Record excerpts:
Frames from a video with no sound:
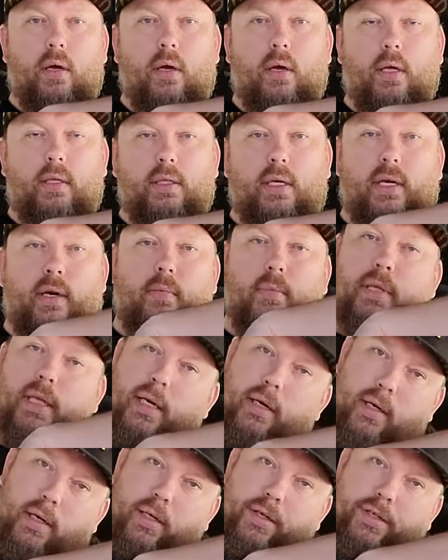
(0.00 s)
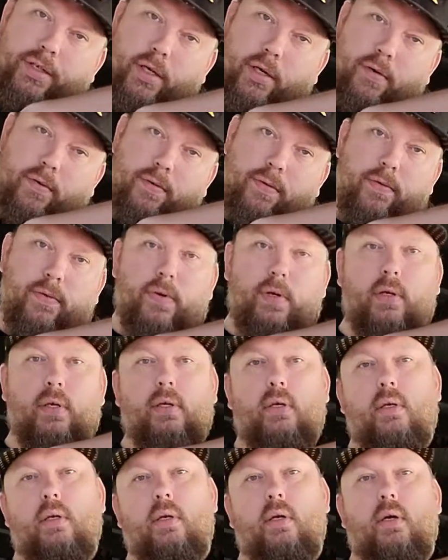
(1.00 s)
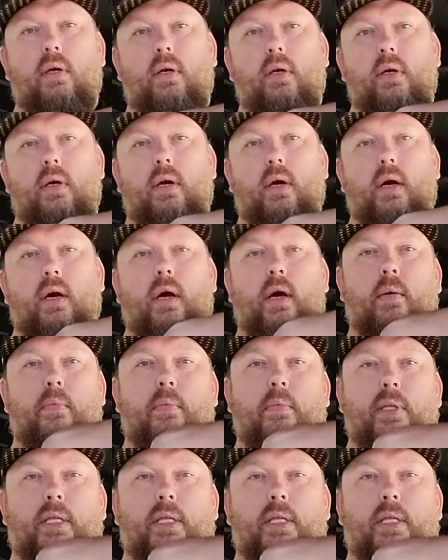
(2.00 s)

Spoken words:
It's like I'm leaning on the shelf, but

Requirement:
Only the pictures are to be dropped; the rest of the material above must be duplicated exactly.

Task output:
Frames from a video with no sound:
(0.00 s)
(1.00 s)
(2.00 s)

Spoken words:
It's like I'm leaning on the shelf, but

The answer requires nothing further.